- 28 Apr 2020
What happened exactly on that day and why it is memorable in tennis history
On April 28, 1968, in a final split over two days, Ken Rosewall beat fellow Australian Rod Laver in four sets (3-6 6-2 6-0 6-3) to win the first tournament of the Open Era in Bournemouth, United Kingdom. The 1968 British Hard Court Championship, offering 2 400 £ prize-money for the champion, had been played under high scrutiny. After years of controversy about their status, it was the first time that amateurs could compete against professionals. Claiming the title on that day against his long-time rival, Ken Rosewall did more than winning a tennis tournament : he set the standards for a new era of tennis.
The guys involved
Ken Rosewall, born in 1934, was one of the best amateur players in the 50’s, claiming four Grand Slam titles and winning the Davis Cup three times under the Australian flag. At the end of 1956, after he got married, he signed a contract with Jack Kramer to become a touring professional player, which at the time meant that he could no longer attend any Grand Slam tournaments nor participate in the Davis Cup. Rosewall was considered to be one of the best players of his time, winning as many as 15 major pro titles.
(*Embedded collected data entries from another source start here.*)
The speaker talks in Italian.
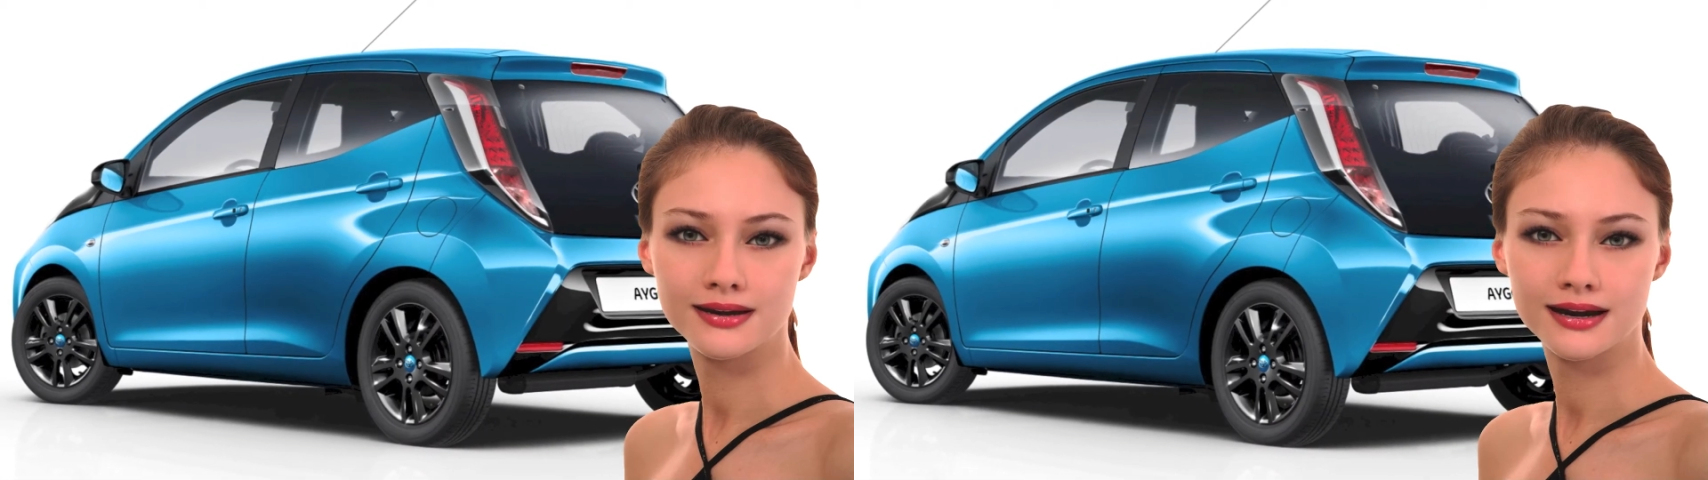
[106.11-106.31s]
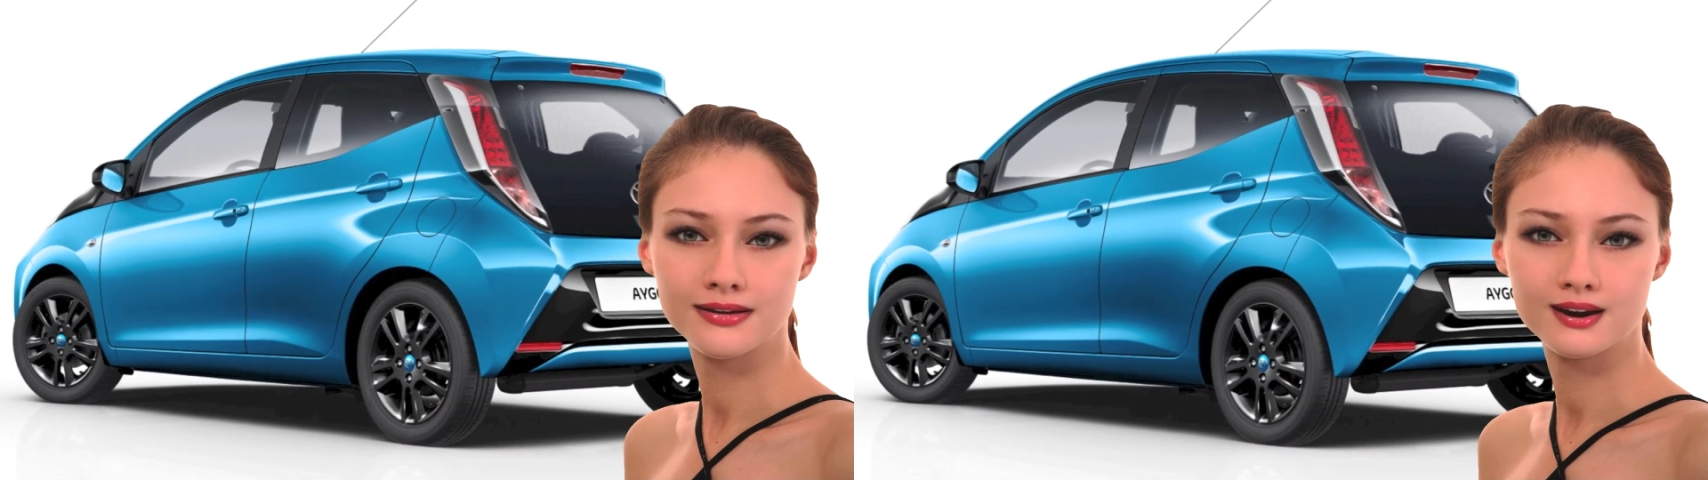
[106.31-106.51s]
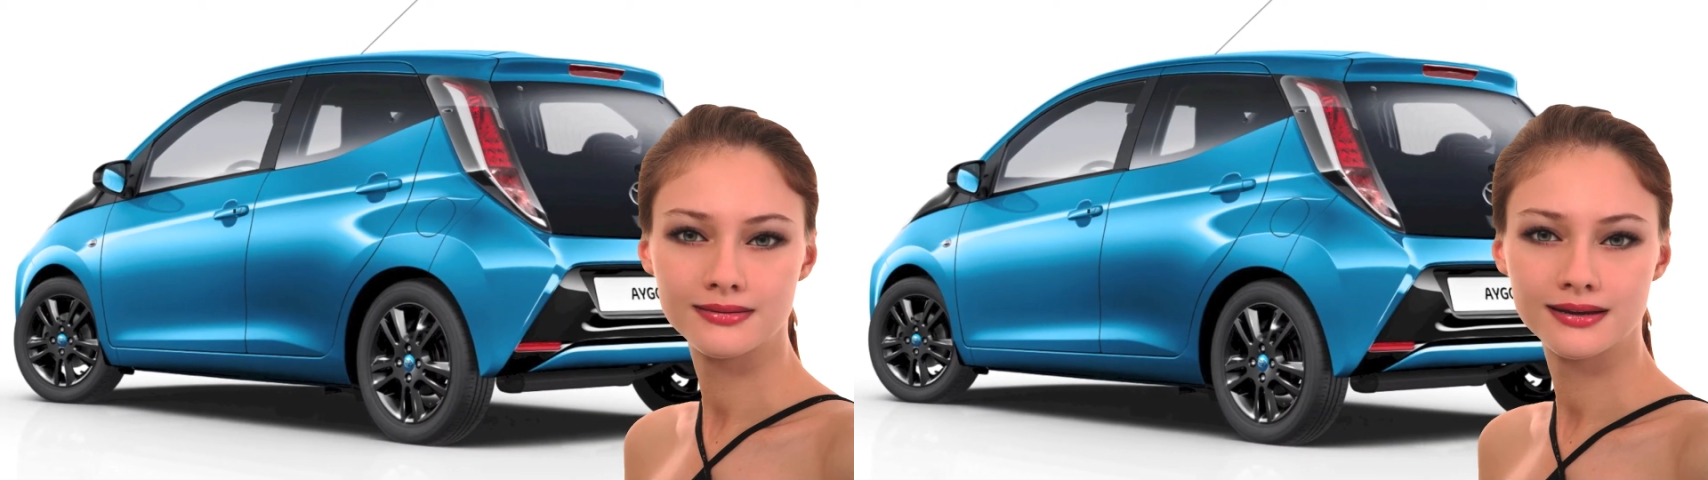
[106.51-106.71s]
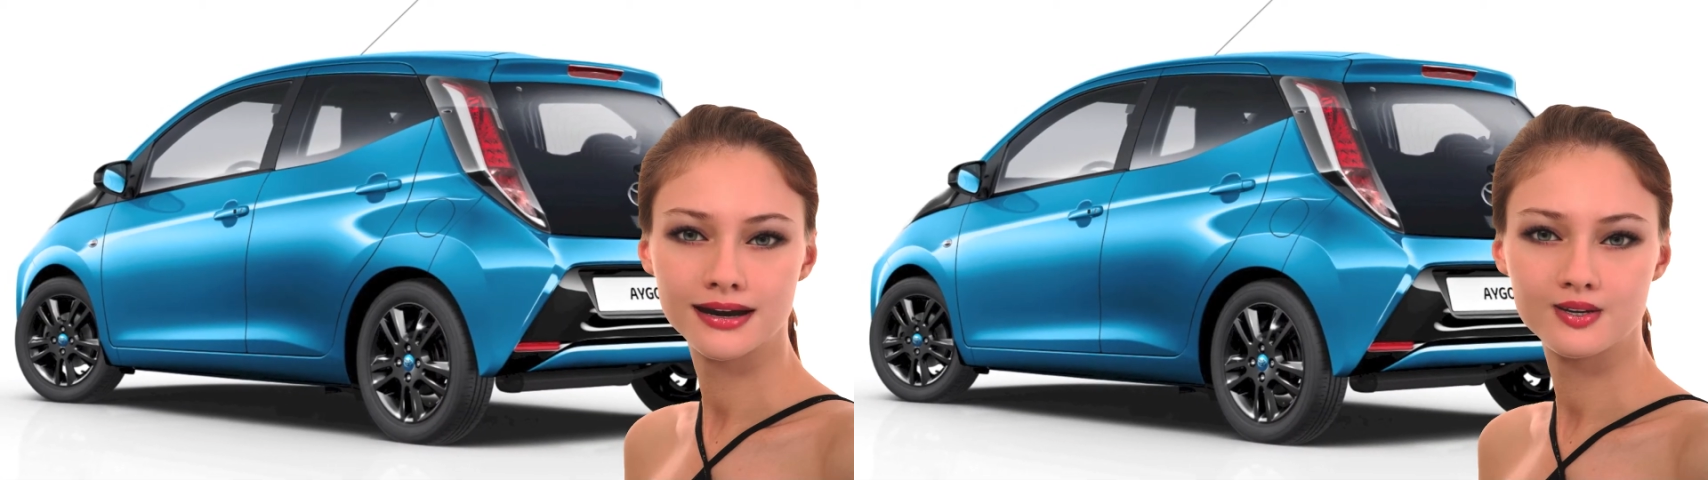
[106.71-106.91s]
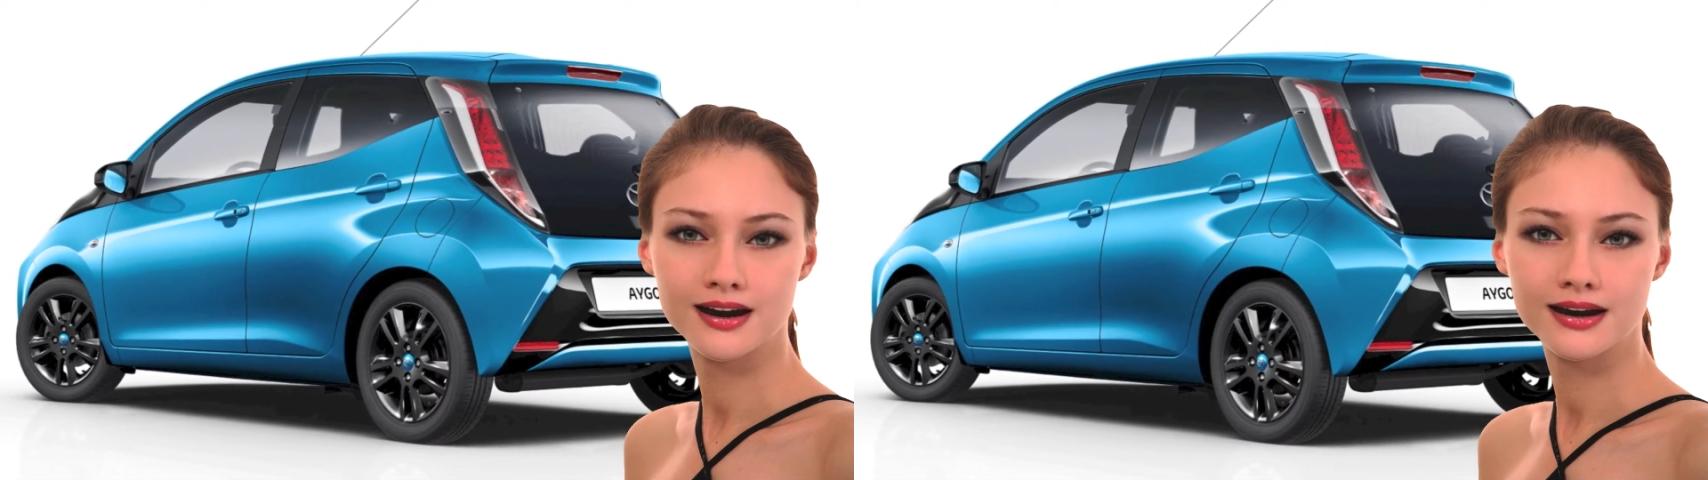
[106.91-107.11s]
prezzo di
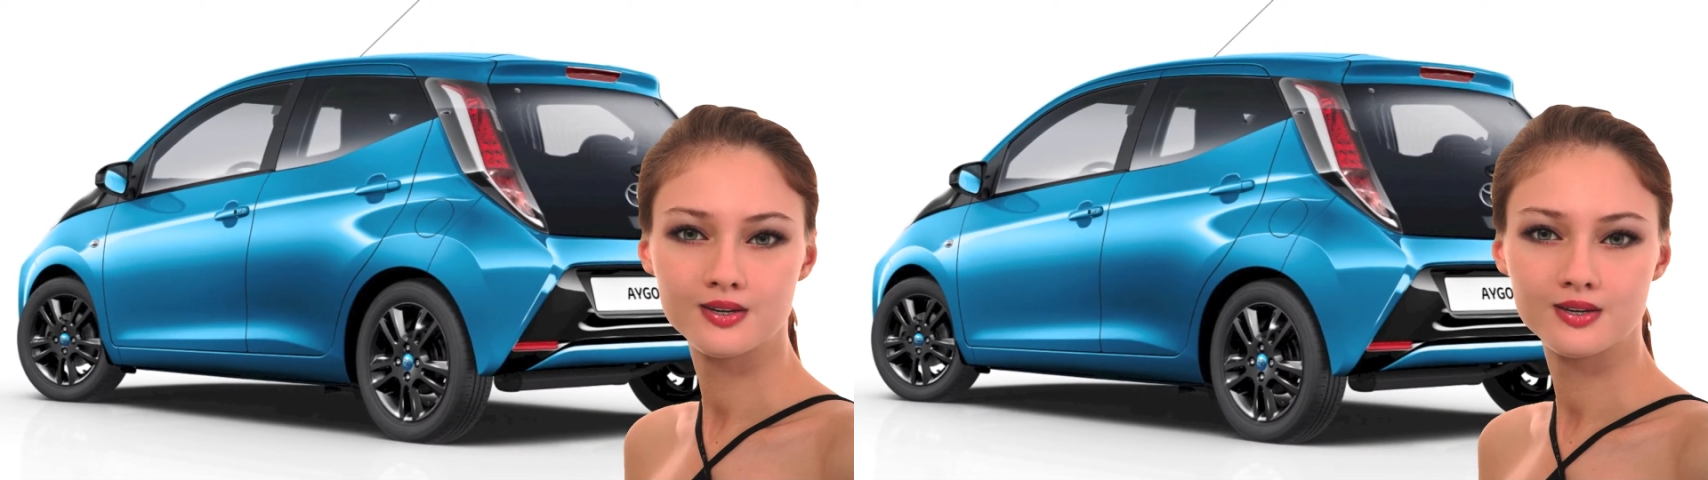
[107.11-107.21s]
lancio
Rod “Rocket” Laver, born in 1938, had an even better amateur record, achieving the impressive feat of completing the Grand Slam in 1962, while simultaneously being a part of the four-time Australian Davis Cup winning team between 1959 and 1962. In 1963, he was signed as a touring professional player. Although his rookie year proved to be pretty tough (losing 19 of his 21 first matches), he eventually grew to become the best on the pro tour as well. In 1967, just before the Open era, Laver completed the “Pro Grand Slam”, winning the four main professional tournaments of the season.
The first tournament of the Open Era was held at the West Hants Club, in Bournemouth (Dorset), from 22 April to 27 April 1968. Since 1928, the West Hants hosted the prestigious British Hard Court Championships, the second most important tennis event in the United Kingdom after Wimbledon. The tournament was played on outdoor clay courts, and Rod Laver was not a stranger here, as he had claimed the title before as an amateur in 1962. The 1968 Open drew a record weekly crowd of 20 000, marking double the usual attendance than previous years.
Playing the first tournament of the Open Era was surely something special for its participants. On top of the general excitement, the professional players were under a lot of pressure. It was expected that they would crash the amateurs easily, and they felt like they had something to prove. Let’s quote the players themselves, when they were asked by the ATP, in April 2018, to reflect upon this event fifty years later : Rosewall said “there was some thought that the pros would be better than the amateurs and I felt it did lead to a tense situation during the week”, while Rod Laver recalls that “the pressure was entirely on the pros that first week in Bournemouth, as it was an opportunity for the amateurs to show us how good they were.”
During the week, amateur Mark Cox managed to defeat professional Pancho Gonzales (who was 39 and hadn’t played 5 sets since 1959), and a few other amateurs managed to give the pros trouble. However, none of them could compete with players like Rod Laver, who destroyed Mark Cox in the semi-final, 6-4 6-1 6-0. Actually, Laver and Rosewall both reached the final without dropping a set, Rosewall outplaying pro Andres Gimeno in the other semi-final, 6-2 6-1 6-3.
The final started on Sunday, April 27, with the West Hands Club packed to its full capacity of 3 000 spectators. It started in such gloomy weather that the court was slippery, and after winning one set each (6-3 for Laver, then 6-2 for Rosewall), the game was interrupted while Rosewall was up 3-0 in the third set. The Aussies came back the next day, on April 28, to finish the first final of the Open Era with little drama: Rosewall won easily the two remaining sets to seal his victory 3-6 6-2 6-0 6-3.
A few weeks after the Bournemouth final, Ken Rosewall also won in Roland-Garros the first Major of the Open Era, beating again Rod Laver in four sets (6-3 2-6 6-1 6-2). Laver would take his revenge there in the 1969 final (6-3 6-4 6-3), on his way to his second Grand Slam. “Rocket” would become the only player to have completed the Grand Slam twice, and the only one in the Open Era. He is considered as one of the greatest players of all-time and the Australian Open center court has been named after him in 2001.
At the end of their careers, the two Australian legends had played against each other a recorded total of a hundred and sixty-four times, Rod Laver leading 89-75.
After years of controversy and hypocrisy, professional tennis players could eventually participate in Major events. The public’s enthusiasm for Open tournaments didn’t decrease. During the first years of the Open Era, rivalries raged in between different investors, culminating in 1973 with the existence of four different leagues : the World Championship Tennis, the Grand Prix Circuit, the US Indoor Circuit and the European Spring Circuit. This situation lead the players to create a syndicate to defend their best interest: the Association of Tennis Professionals. Through the years, the circuits progressively merged until, in 1990, the ATP Tour was established as the one and only professional league.